Gobierno nacional: satanización de la protesta y del trabajo barrial

Colombia, 15 de septiembre de 2020. Tras el asesinato de un hombre en la madrugada del 9 septiembre, en Bogotá inició una serie de movilizaciones contra la brutalidad policial que se extendieron en diferentes ciudades del país y que además reflejaron la inconformidad de la ciudadanía ante la crisis y el fortalecimiento de una democracia restringida que busca que la separación de poderes sea cada vez más difusa.

La decisión que tomaron el gobierno nacional y la alcaldía de Bogotá el mismo 9 de septiembre, en el Puesto de Mando Unificado, fue fortalecer el pie de fuerza con 1600 efectivos y desplegar soldados de la brigada XIII en las calles de la capital.

El 10 de septiembre se presentaron nuevas movilizaciones espontáneas y descentralizadas en Bogotá, Barranquilla, Popayán, Manizales, Mosquera, Facatativá, Medellín, una vez más, protagonizadas por jóvenes. Las y los manifestantes fueron atacados por la policía con “armas no letales”, tortura, el abuso de la detención preventiva y llevados a centros de detención clandestina como sucedió en Mosquera.

El 11 de septiembre en la ciudad de Bogotá, la alcaldesa adelantó una jornada de “reconciliación y perdón”, que terminó en el ataque de la policía a una movilización que quería entrar a la Plaza de Bolívar, la detención de jóvenes, la apertura de procesos de judicialización a otros y agresión de Esmad a menores de edad.

Ante estos hechos, el gobierno nacional presentó un “Informe de inteligencia” que indica cómo operan y se organizan los que han catalogado como «grupos radicales» en Bogotá, que según ellos, son quienes han protagonizado las manifestaciones de los últimos días.

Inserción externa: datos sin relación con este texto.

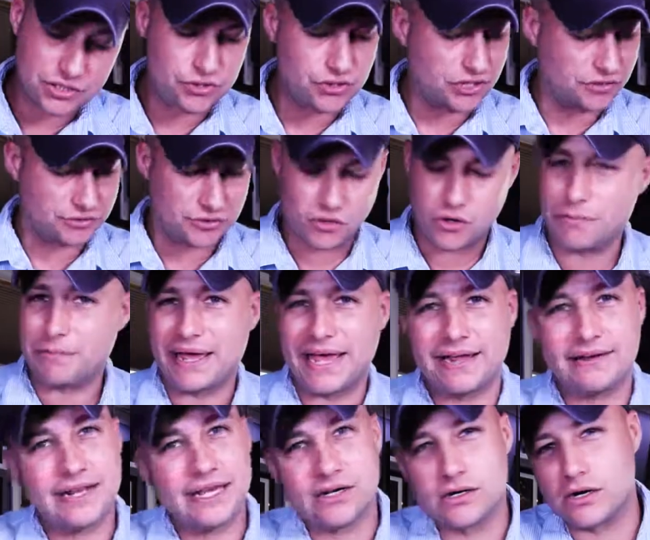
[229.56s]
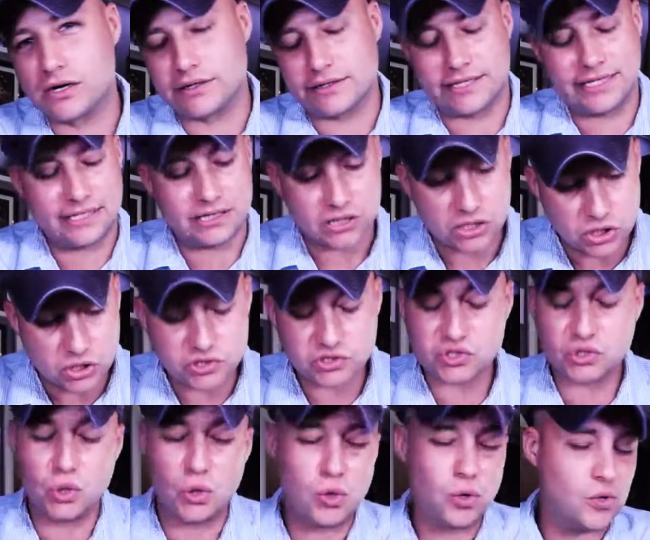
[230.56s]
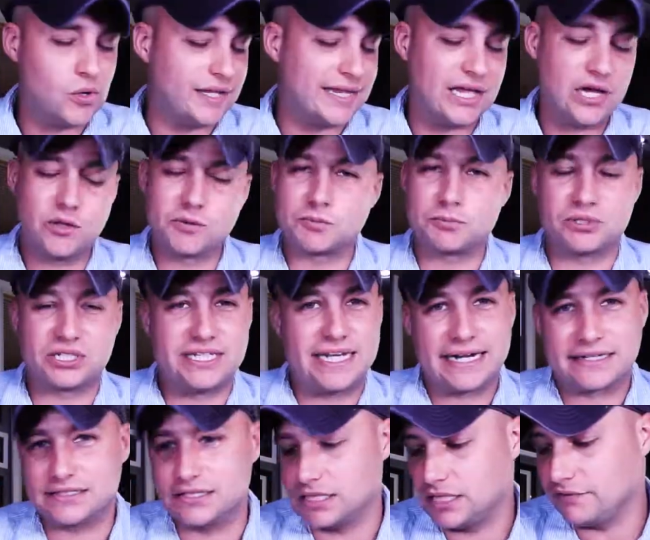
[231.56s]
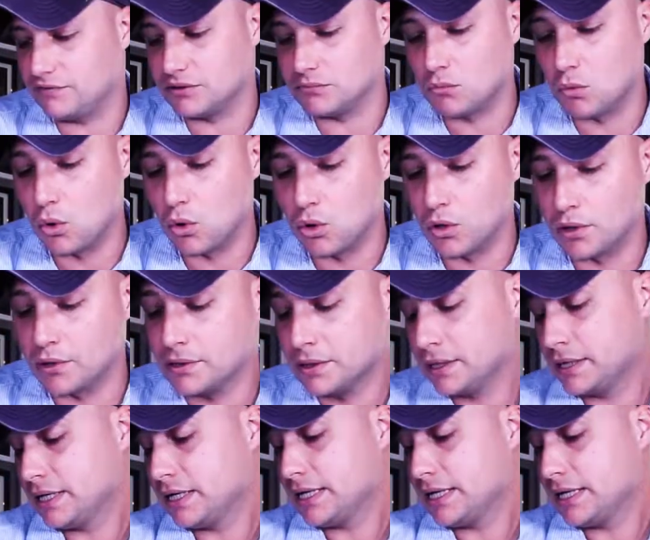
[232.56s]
you can throw a Band-Aid on it. It looks cool and helps protect it even more.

El informe señala a líderes comunitarios y barriales. Los medios corporativos de comunicación, desde el 14 de septiembre están reproduciendo este ejercicio de satanización de la organización social y de la movilización en sí misma.

El 15 de septiembre en horas de la mañana se dieron a conocer panfletos de las Águilas Negras, que amenazan a líderes comunitarios y barriales de Usme, San Cristóbal y Bosa. Frente a esta situación, organizaciones sociales, han manifestado su rechazo ante las amenazas a las personas que trabajan en la construcción de tejido social en sus territorios.

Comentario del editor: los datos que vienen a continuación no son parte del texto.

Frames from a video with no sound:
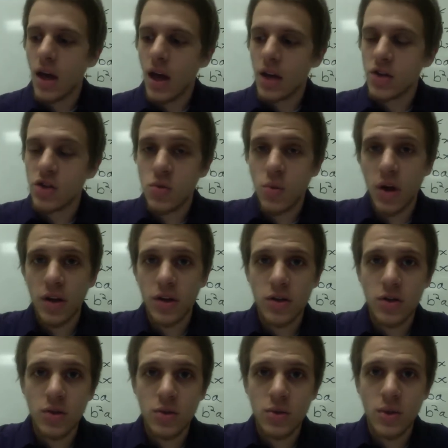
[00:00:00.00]
Just want to
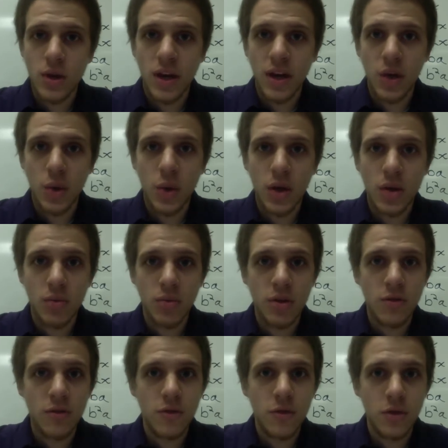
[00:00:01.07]
do a quick
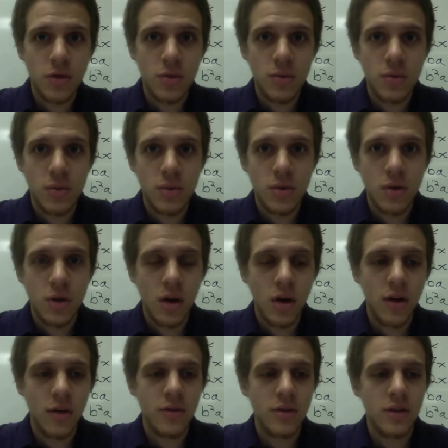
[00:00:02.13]
review
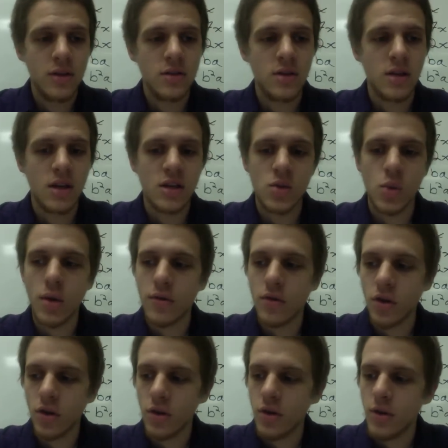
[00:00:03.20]
of these things that we've
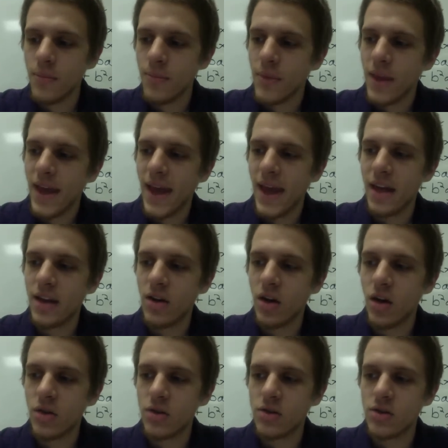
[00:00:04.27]
learned and
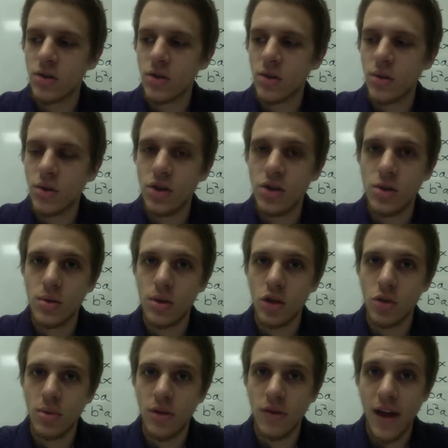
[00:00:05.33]
also do a little
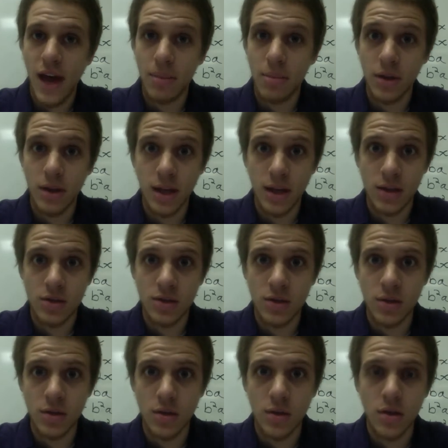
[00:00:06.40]
bit of
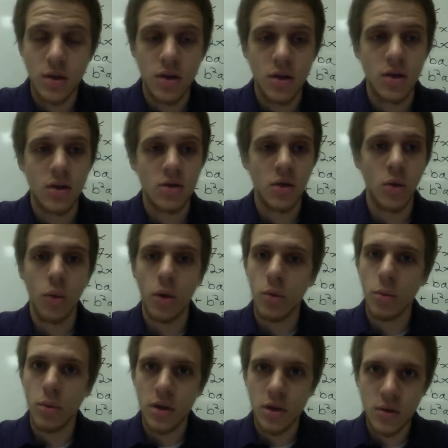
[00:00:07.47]
application. So when will
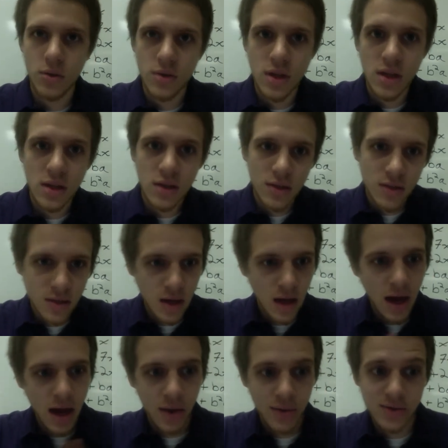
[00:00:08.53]
we use these
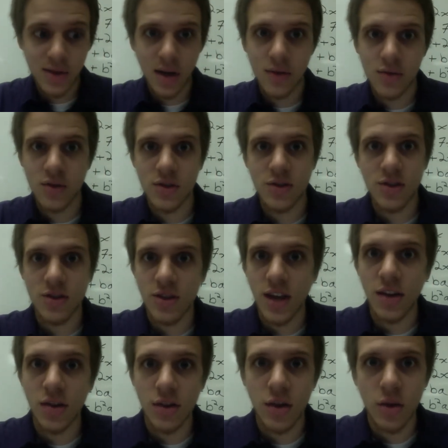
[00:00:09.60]
outside of just the
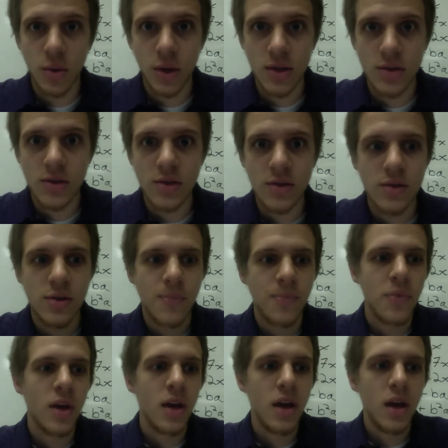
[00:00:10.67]
standard equations?
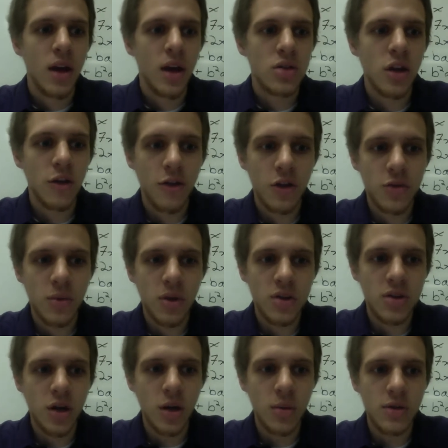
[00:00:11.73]
So I first want to
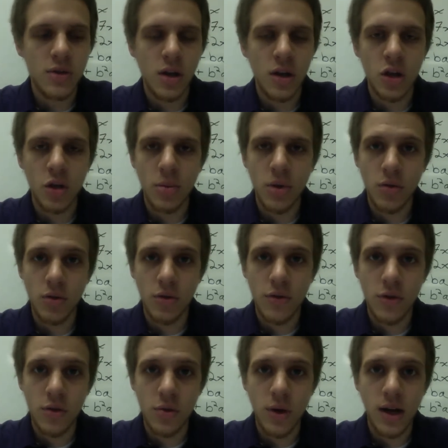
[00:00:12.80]
start with a little bit of
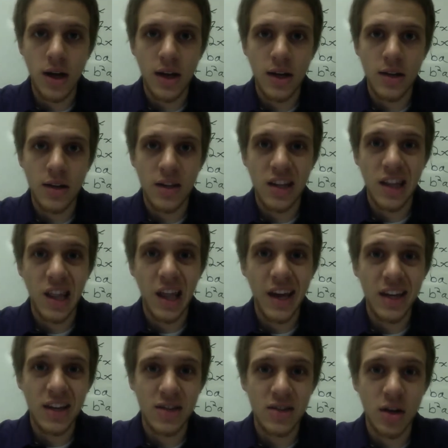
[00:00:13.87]
review on
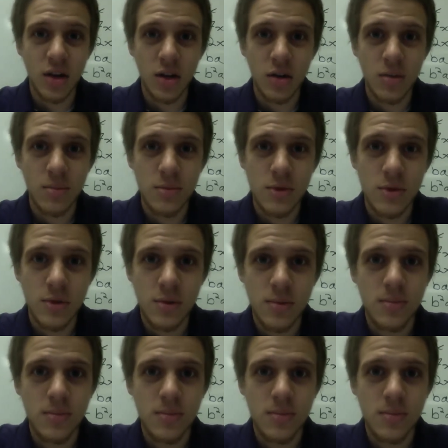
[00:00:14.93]
like terms.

Por su parte, los medios corporativos de comunicación reproducen esta matriz de enemigo interno, que, como sucedió en el Paro Nacional que inició el 21N, califica a toda persona que se manifieste contra el gobierno, como integrante de las disidencias de las FARC o del ELN.

Cabe recordar que el relato que asocia las expresiones de indignación social con el delito de rebelión, con la criminalidad y con el terrorismo ha sido ampliamente usado por sectores de extrema derecha, y previo a las jornadas de protesta contra la brutalidad policial, integrantes del Centro Democrático como el mismo Alvaro Uribe Vélez, calificaron a todas las posiciones juveniles que celebraron su proceso penal, y que se han venido manifestando contra las masacres y el asesinato de líderes sociales como “jóvenes Farc”, lo que parece situar una matriz de opinión y de noticia que pretende satanizar y criminalizar a la cidadanía movilizada e incluso, a la ciudadanía que emprende escenarios culturales y de educación comunitaria, calificados como “trabajo social y comunitaria” estigmatizando a su vez, debido al uso impreciso de los términos, a la profesión y disciplina del Trabajo Social.